## About this task:
From top to bottom, return the listing exactly as it appears, omitting its images.

## Records:
Start of Block

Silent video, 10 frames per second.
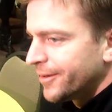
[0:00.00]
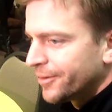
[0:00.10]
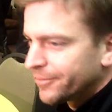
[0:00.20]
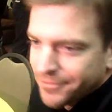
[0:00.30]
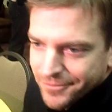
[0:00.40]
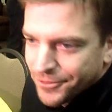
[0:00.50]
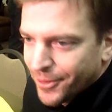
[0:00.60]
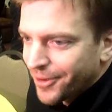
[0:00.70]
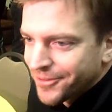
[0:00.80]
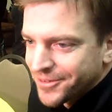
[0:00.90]
you know,
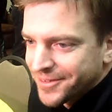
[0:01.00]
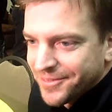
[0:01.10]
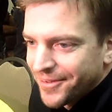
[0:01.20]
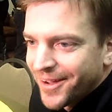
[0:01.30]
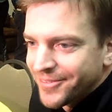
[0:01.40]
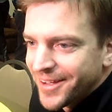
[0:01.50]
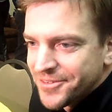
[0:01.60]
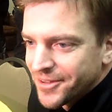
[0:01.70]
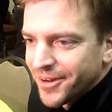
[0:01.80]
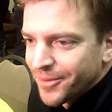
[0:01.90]
365
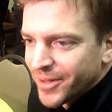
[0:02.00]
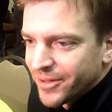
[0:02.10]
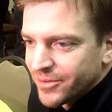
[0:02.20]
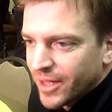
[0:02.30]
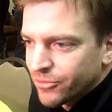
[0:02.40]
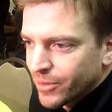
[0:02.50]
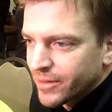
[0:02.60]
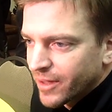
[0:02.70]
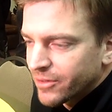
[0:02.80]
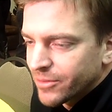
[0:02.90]
days a year, because that's what
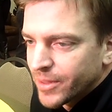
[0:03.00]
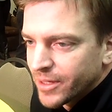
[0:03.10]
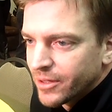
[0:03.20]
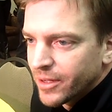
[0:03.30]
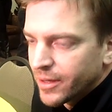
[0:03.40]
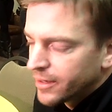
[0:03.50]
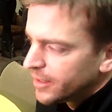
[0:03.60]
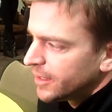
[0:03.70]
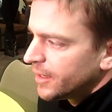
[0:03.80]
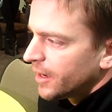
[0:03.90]
it takes to be good. And
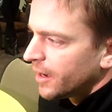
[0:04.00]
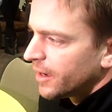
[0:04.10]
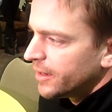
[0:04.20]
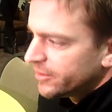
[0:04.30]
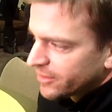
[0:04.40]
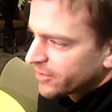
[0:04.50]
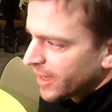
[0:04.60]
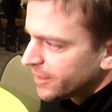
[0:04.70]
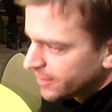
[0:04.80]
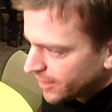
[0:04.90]
it is
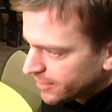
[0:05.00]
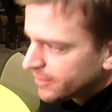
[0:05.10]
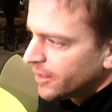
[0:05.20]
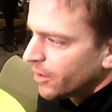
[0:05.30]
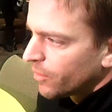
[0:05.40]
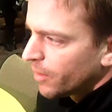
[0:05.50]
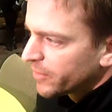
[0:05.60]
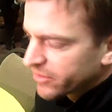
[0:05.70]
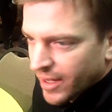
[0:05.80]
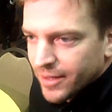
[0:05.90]
exciting to get, you know,
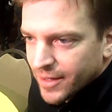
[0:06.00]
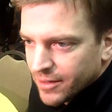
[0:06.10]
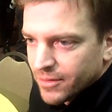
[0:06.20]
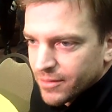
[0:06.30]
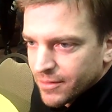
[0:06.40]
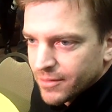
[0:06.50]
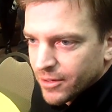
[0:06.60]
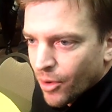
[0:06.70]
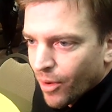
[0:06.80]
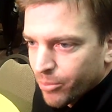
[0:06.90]
I'm excited to get
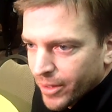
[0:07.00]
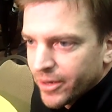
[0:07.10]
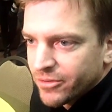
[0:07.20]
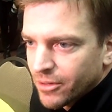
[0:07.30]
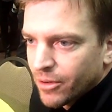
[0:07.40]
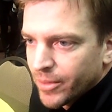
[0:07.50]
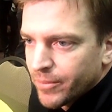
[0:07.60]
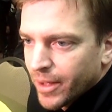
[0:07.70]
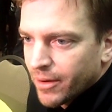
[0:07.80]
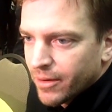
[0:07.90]
to know our players a little
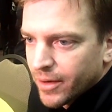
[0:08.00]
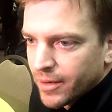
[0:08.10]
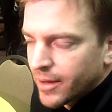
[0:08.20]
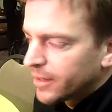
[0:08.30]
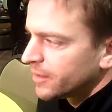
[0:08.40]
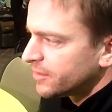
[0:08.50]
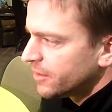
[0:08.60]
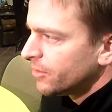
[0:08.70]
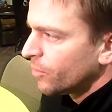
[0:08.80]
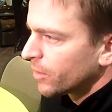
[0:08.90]
bit better and
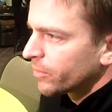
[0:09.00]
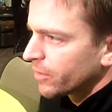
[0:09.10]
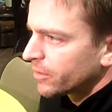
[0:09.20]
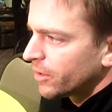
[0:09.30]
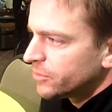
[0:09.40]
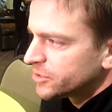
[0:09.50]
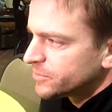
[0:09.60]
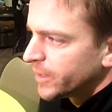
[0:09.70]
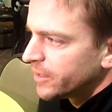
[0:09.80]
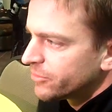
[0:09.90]
continue to work with our coaches.
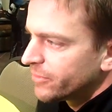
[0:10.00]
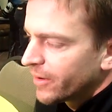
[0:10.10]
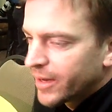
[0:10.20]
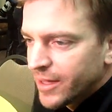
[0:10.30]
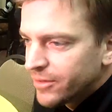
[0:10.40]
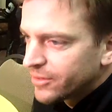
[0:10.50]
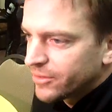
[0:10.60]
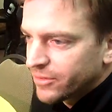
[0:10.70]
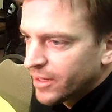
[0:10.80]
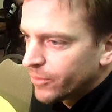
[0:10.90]
But it's very easy
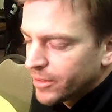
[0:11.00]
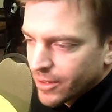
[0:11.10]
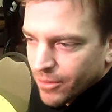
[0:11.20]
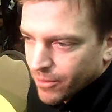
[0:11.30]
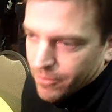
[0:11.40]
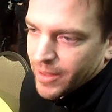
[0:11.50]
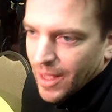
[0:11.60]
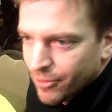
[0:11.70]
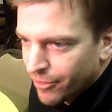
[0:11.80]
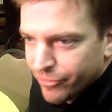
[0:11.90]
to see when we
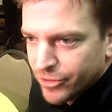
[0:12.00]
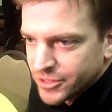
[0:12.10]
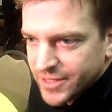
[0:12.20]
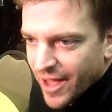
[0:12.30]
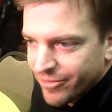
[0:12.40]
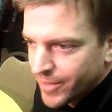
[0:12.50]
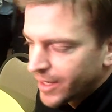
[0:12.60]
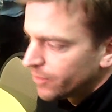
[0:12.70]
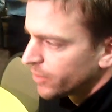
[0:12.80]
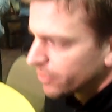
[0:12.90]
came to our first staff
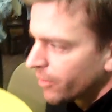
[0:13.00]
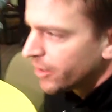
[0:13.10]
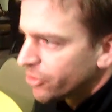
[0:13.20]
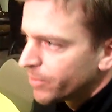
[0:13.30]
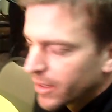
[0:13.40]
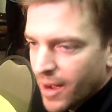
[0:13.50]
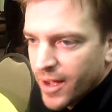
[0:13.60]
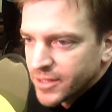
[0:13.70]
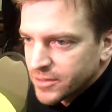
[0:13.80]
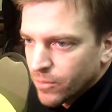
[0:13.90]
meeting, what a great group of
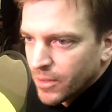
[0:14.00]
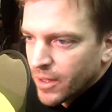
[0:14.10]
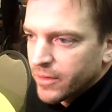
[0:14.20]
guys and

End of Block

## Exercise solution:
Silent video, 10 frames per second.
[0:00.00]
[0:00.10]
[0:00.20]
[0:00.30]
[0:00.40]
[0:00.50]
[0:00.60]
[0:00.70]
[0:00.80]
[0:00.90]
you know,
[0:01.00]
[0:01.10]
[0:01.20]
[0:01.30]
[0:01.40]
[0:01.50]
[0:01.60]
[0:01.70]
[0:01.80]
[0:01.90]
365
[0:02.00]
[0:02.10]
[0:02.20]
[0:02.30]
[0:02.40]
[0:02.50]
[0:02.60]
[0:02.70]
[0:02.80]
[0:02.90]
days a year, because that's what
[0:03.00]
[0:03.10]
[0:03.20]
[0:03.30]
[0:03.40]
[0:03.50]
[0:03.60]
[0:03.70]
[0:03.80]
[0:03.90]
it takes to be good. And
[0:04.00]
[0:04.10]
[0:04.20]
[0:04.30]
[0:04.40]
[0:04.50]
[0:04.60]
[0:04.70]
[0:04.80]
[0:04.90]
it is
[0:05.00]
[0:05.10]
[0:05.20]
[0:05.30]
[0:05.40]
[0:05.50]
[0:05.60]
[0:05.70]
[0:05.80]
[0:05.90]
exciting to get, you know,
[0:06.00]
[0:06.10]
[0:06.20]
[0:06.30]
[0:06.40]
[0:06.50]
[0:06.60]
[0:06.70]
[0:06.80]
[0:06.90]
I'm excited to get
[0:07.00]
[0:07.10]
[0:07.20]
[0:07.30]
[0:07.40]
[0:07.50]
[0:07.60]
[0:07.70]
[0:07.80]
[0:07.90]
to know our players a little
[0:08.00]
[0:08.10]
[0:08.20]
[0:08.30]
[0:08.40]
[0:08.50]
[0:08.60]
[0:08.70]
[0:08.80]
[0:08.90]
bit better and
[0:09.00]
[0:09.10]
[0:09.20]
[0:09.30]
[0:09.40]
[0:09.50]
[0:09.60]
[0:09.70]
[0:09.80]
[0:09.90]
continue to work with our coaches.
[0:10.00]
[0:10.10]
[0:10.20]
[0:10.30]
[0:10.40]
[0:10.50]
[0:10.60]
[0:10.70]
[0:10.80]
[0:10.90]
But it's very easy
[0:11.00]
[0:11.10]
[0:11.20]
[0:11.30]
[0:11.40]
[0:11.50]
[0:11.60]
[0:11.70]
[0:11.80]
[0:11.90]
to see when we
[0:12.00]
[0:12.10]
[0:12.20]
[0:12.30]
[0:12.40]
[0:12.50]
[0:12.60]
[0:12.70]
[0:12.80]
[0:12.90]
came to our first staff
[0:13.00]
[0:13.10]
[0:13.20]
[0:13.30]
[0:13.40]
[0:13.50]
[0:13.60]
[0:13.70]
[0:13.80]
[0:13.90]
meeting, what a great group of
[0:14.00]
[0:14.10]
[0:14.20]
guys and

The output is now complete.